Kasus Kekerasan Seksual di Kampus Marak, Ketua DPR Ingatkan Sistem Penanganan Harus Diperbaiki

Kasus Kekerasan Seksual di Kampus Marak, Ketua DPR Ingatkan Sistem Penanganan Harus Diperbaiki

Terkini | inews | Minggu, 15 September 2024 - 02:00
share

JAKARTA, iNews.id - Ketua DPR RI Puan Maharani menyoroti masih banyak kasus kekerasan seksual di lingkungan pendidikan, termasuk perguruan tinggi. Dia pun meminta pihak kampus lebih meningkatkan kesadaran saat menangani kasus kekerasan seksual.

“Kampus seharusnya menjadi tempat yang mendukung kebebasan akademis dan memberikan rasa aman bagi seluruh mahasiswa, tanpa terkecuali. Rasa aman itu termasuk memastikan lingkungan perguruan tinggi bebas dari segala bentuk kekerasan, baik fisik, mental, maupun kekerasan seksual,” kata Puan, Sabtu (14/9/2024).
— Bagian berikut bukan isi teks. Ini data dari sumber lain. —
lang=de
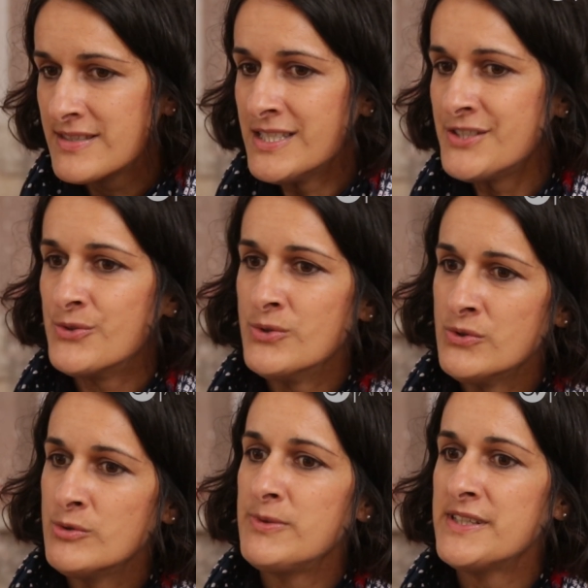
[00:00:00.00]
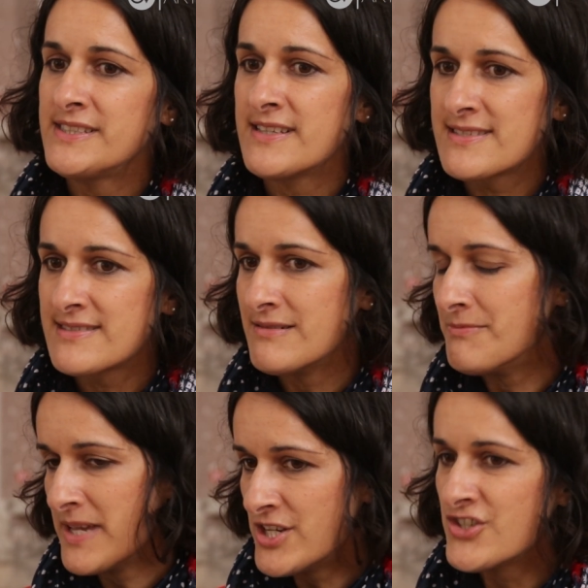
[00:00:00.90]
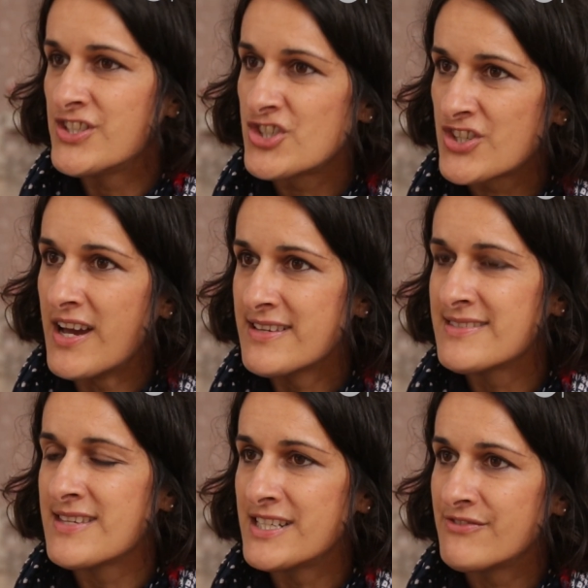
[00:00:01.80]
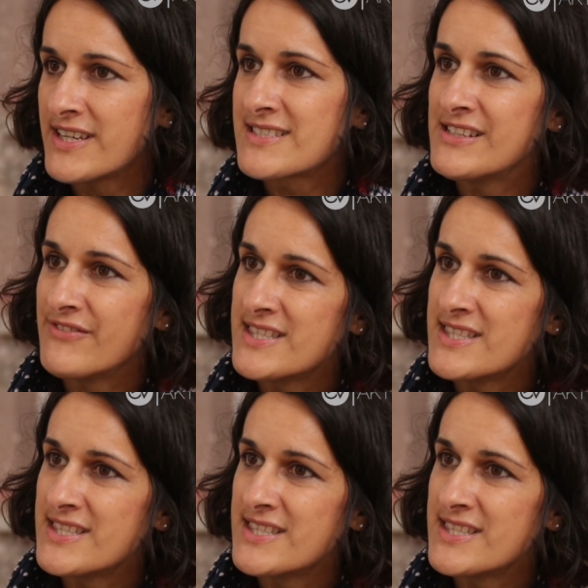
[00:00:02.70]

nicht unüblich, dass Menschen die Straßenseite wechseln,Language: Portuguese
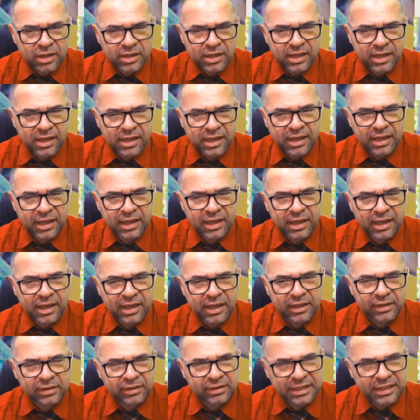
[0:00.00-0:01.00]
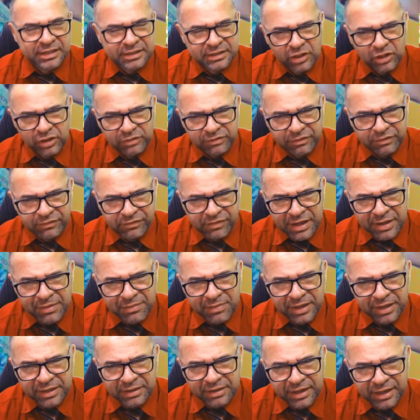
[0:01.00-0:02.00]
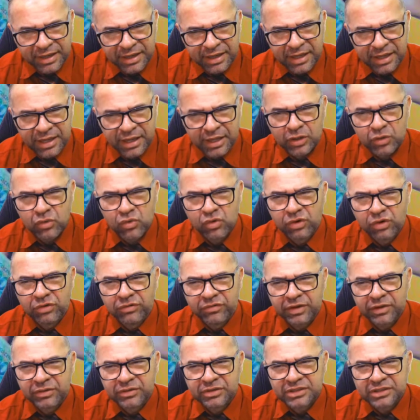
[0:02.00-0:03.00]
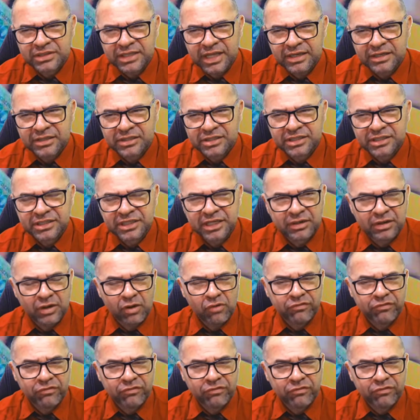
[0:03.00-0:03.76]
é, dessa nova ferramenta né, que o governo está iniciando.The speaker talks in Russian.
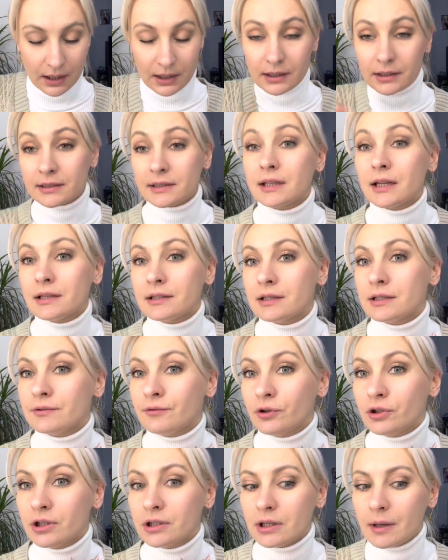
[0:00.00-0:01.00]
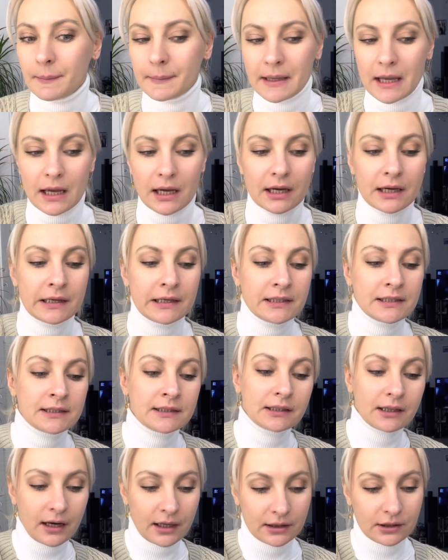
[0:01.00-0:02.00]
Кстати, сегодня на мне
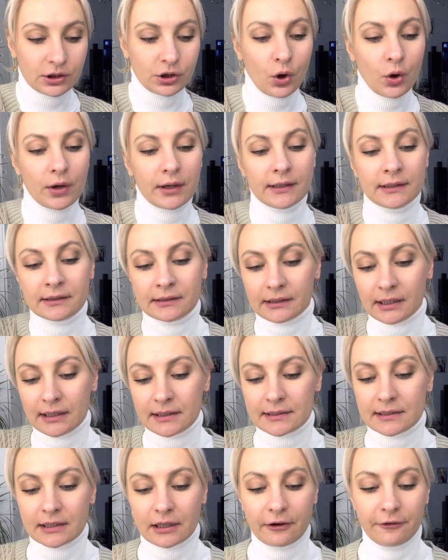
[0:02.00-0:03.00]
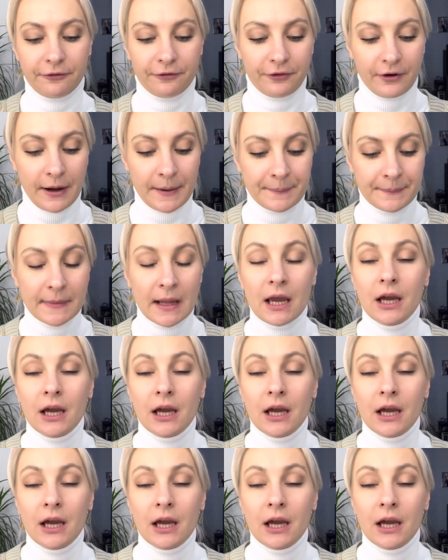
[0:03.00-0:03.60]
Ristretto Intense Cafe.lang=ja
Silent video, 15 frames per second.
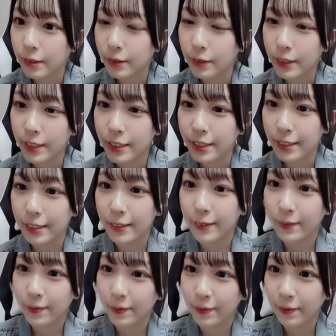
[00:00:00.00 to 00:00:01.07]
嬉しい
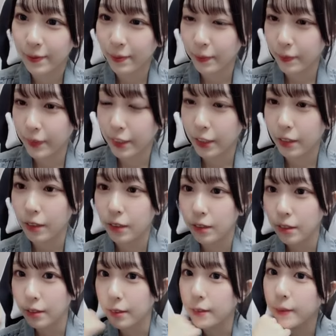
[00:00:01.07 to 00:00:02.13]

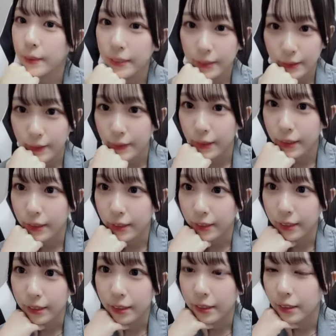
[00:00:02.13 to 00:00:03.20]
その髪型
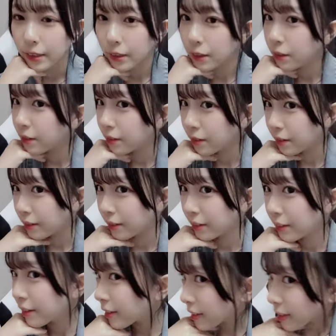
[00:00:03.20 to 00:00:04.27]
はうん
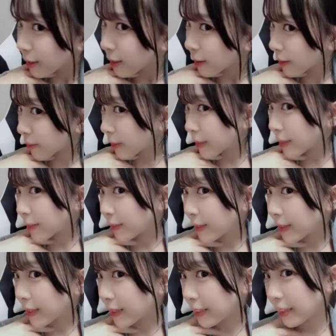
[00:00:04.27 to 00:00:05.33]
ただまとめ
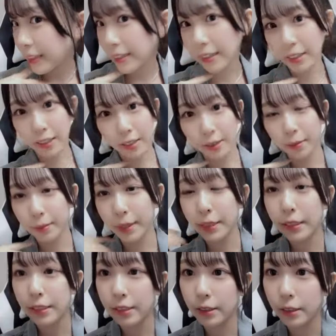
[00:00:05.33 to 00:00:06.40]
ただけ巻い
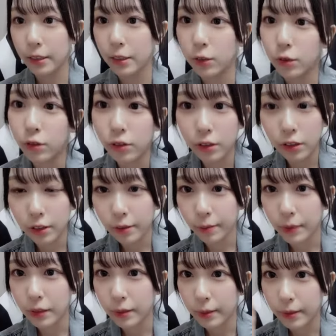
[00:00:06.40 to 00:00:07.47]
てたんだけどま
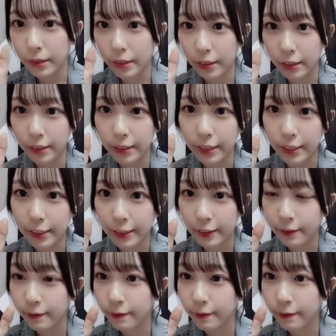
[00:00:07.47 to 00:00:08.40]
とめただけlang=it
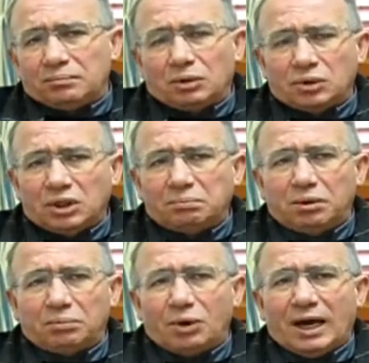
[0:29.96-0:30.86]
così
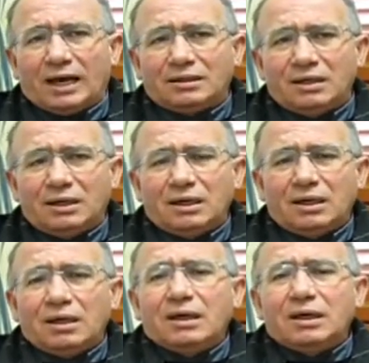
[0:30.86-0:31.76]
popolati
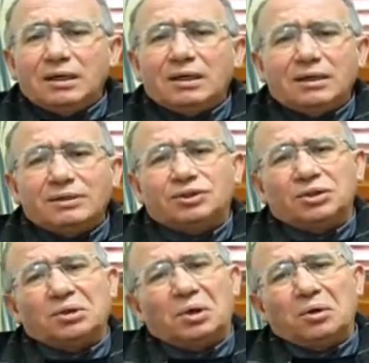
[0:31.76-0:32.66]
e
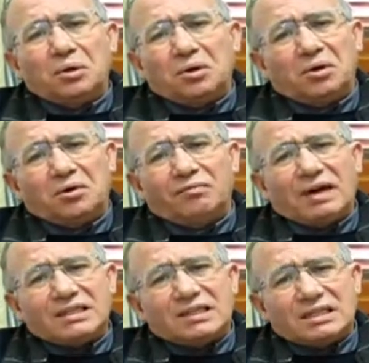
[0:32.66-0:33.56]
ci sono
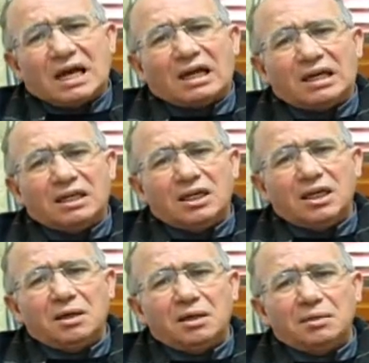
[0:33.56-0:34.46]
vaste sacche
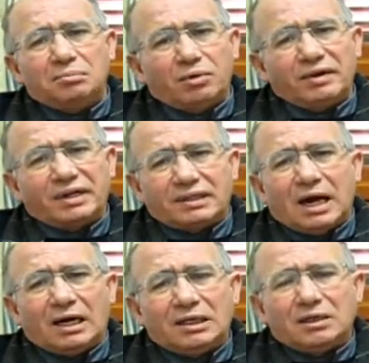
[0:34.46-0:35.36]
di
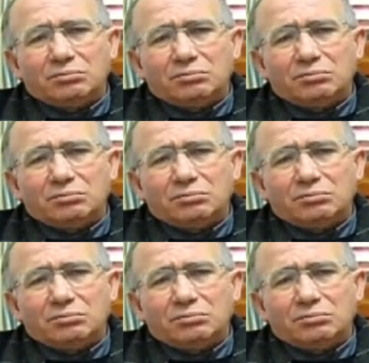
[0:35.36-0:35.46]
povertà,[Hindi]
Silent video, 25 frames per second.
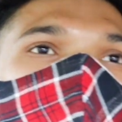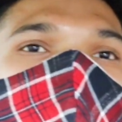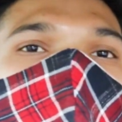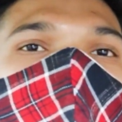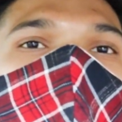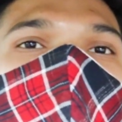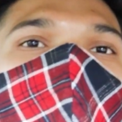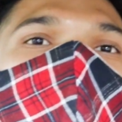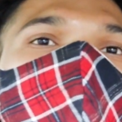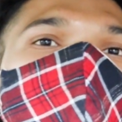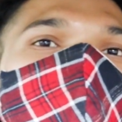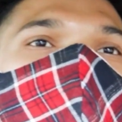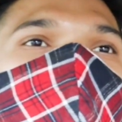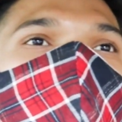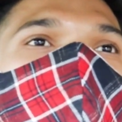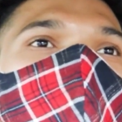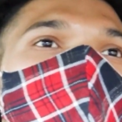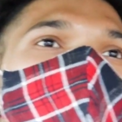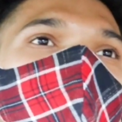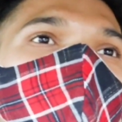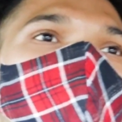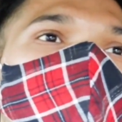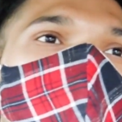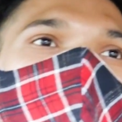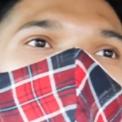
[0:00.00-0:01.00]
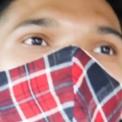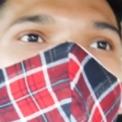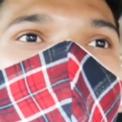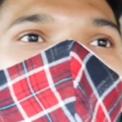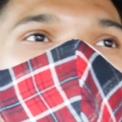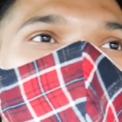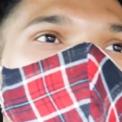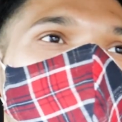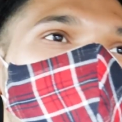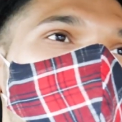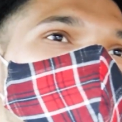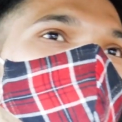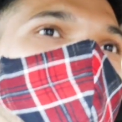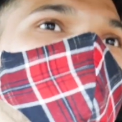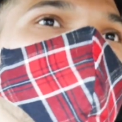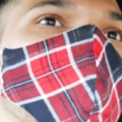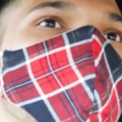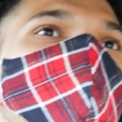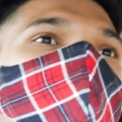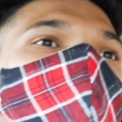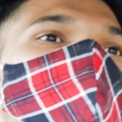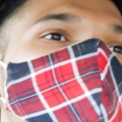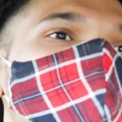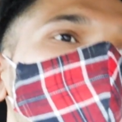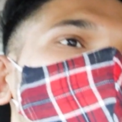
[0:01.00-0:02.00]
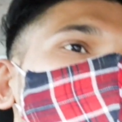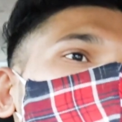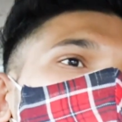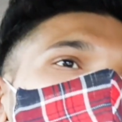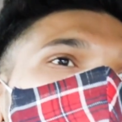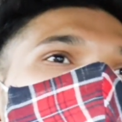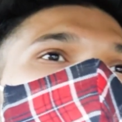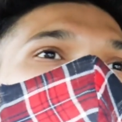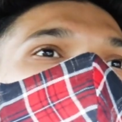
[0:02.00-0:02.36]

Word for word: क्या कर सकते काम है काम को मना नहीं कर सकतेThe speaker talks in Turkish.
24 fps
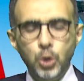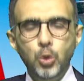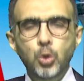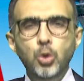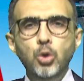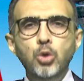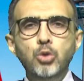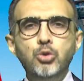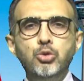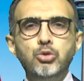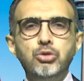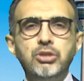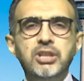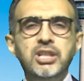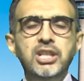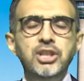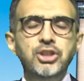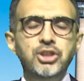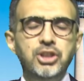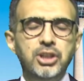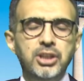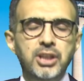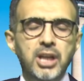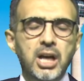3
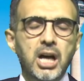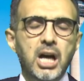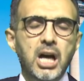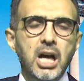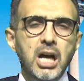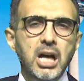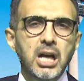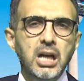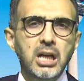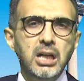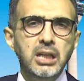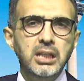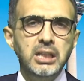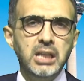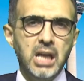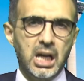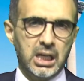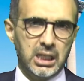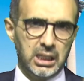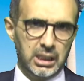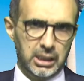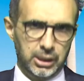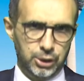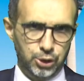kişi daha
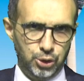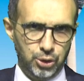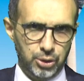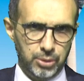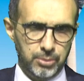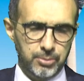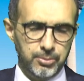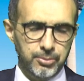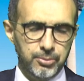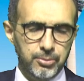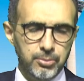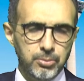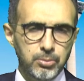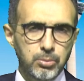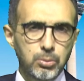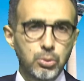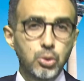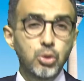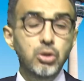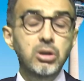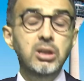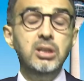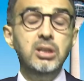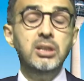yakalanıyor.
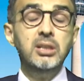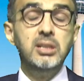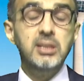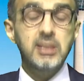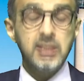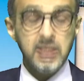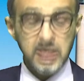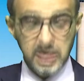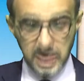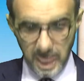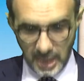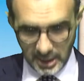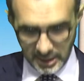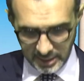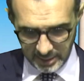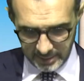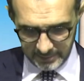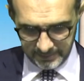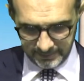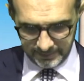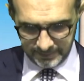Bu hırsızlar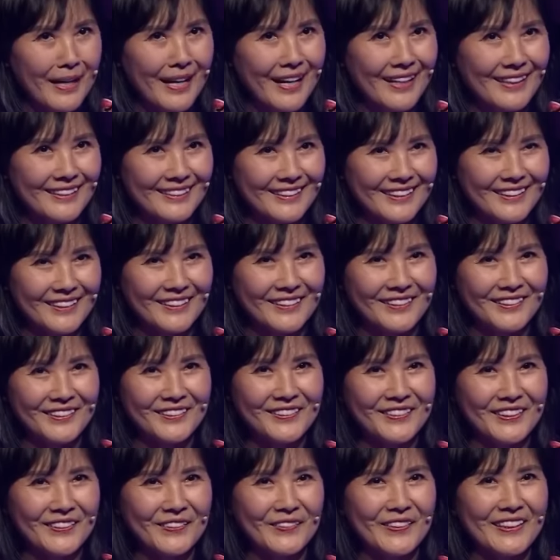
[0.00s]
mà sẽ có
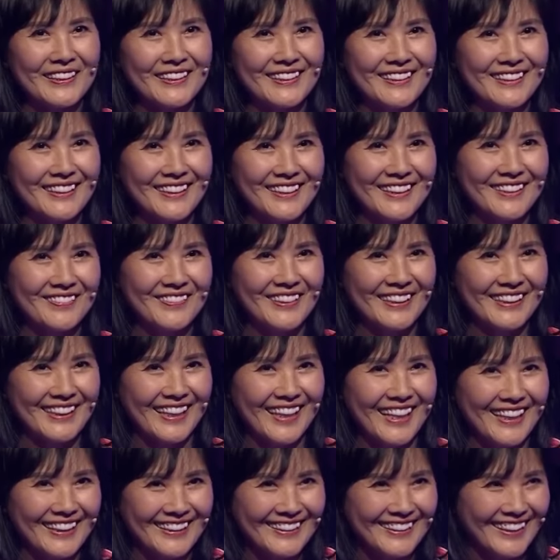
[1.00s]
đội quân ở bên
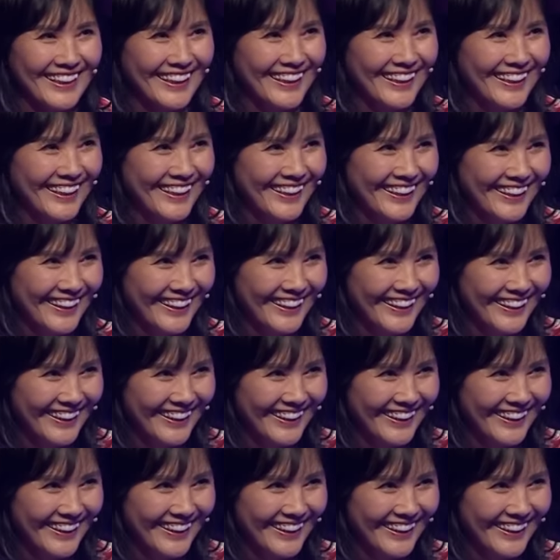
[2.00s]
cạnh ạ à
Survei yang dilakukan oleh Kementerian Pendidikan, Kebudayaan, Riset dan Teknologi (Kemendikbud Ristek) menyatakan, kekerasan seksual terbanyak terjadi di perguruan tinggi. Berdasarkan catatan survei Kemendikbud per Juli 2023, terjadi 65 kasus kekerasan seksual di perguruan tinggi. 

Sementara itu selama periode 2015-2021, Komnas Perempuan menerima 67 laporan kasus kekerasan seksual di lingkungan pendidikan. Dari seluruh laporan tersebut, mayoritasnya atau 35 berasal dari kampus atau perguruan tinggi.

Menurut pihak Kemendikbud Ristek, data kekerasan yang ditampilkan baik dari media massa dan lembaga survei sudah masuk dalam kategori membahayakan. Puan menyebut pentingnya komitmen perguruan tinggi untuk serius menangani kasus kekerasan seksual yang terjadi.

“Banyaknya kasus kekerasan yang terjadi selama ini menunjukkan masih rendahnya kesadaran dan mekanisme penanganan kekerasan seksual di perguruan tinggi,” ungkapnya.

Beberapa waktu terakhir, kasus dugaan kekerasan seksual di sebuah kampus di Daerah Istimewa Yogyakarta (DIY) tengah menjadi perhatian publik. Total 17 mahasiswi dan alumni yang diduga menjadi korban pelecehan seksual oknum dosen kampus tersebut.

Hal yang menjadi sorotan pihak kampus belum memberikan aksi nyata dalam menyelesaikan kasus tersebut. Padahal akibat tindakan pelecehan yang dilakukan oknum dosennya, terdapat mahasiswi yang trauma hingga berhenti kuliah.

“Kita sangat sesalkan apabila kampus melakukan pembiaran terhadap adanya kasus kekerasan seksual. Sebagai pencetak sumber daya manusia unggul, perguruan tinggi seharusnya dapat berkomitmen menunjukkan integritas dan kredibelitasnya terhadap hal-hal yang bertentangan dengan hukum, moral, dan etika,” ucap Puan.

Puan mengatakan, kekerasan seksual yang terjadi di ruang akademis menunjukkan bahwa sistem perlindungan belum cukup efektif dalam mencegah maupun menanggapi kasus-kasus kekerasan seksual.

“Ini adalah bagian dari serangkaian masalah kekerasan seksual yang dihadapi perempuan di berbagai ruang publik, termasuk di lingkungan akademis,” katanya.

Kepada perguruan tinggi, Puan kembali mengingatkan untuk memainkan perannya yang tak hanya berfungsi sebagai lembaga pendidikan, tetapi juga sebagai penjaga moral dan etika. Menurutnya, institusi pendidikan memiliki tanggung jawab besar untuk memperkuat kebijakan perlindungan perempuan di lingkungan kampus. 

“Sistem penanganan kasus kekerasan seksual harus diperbaiki agar lebih inklusif, dengan melibatkan partisipasi mahasiswa, dosen, serta aktivis hak asasi perempuan. Kebijakan ini harus menjamin akses korban terhadap keadilan, tanpa adanya ancaman atau stigma tambahan,” tutup Puan.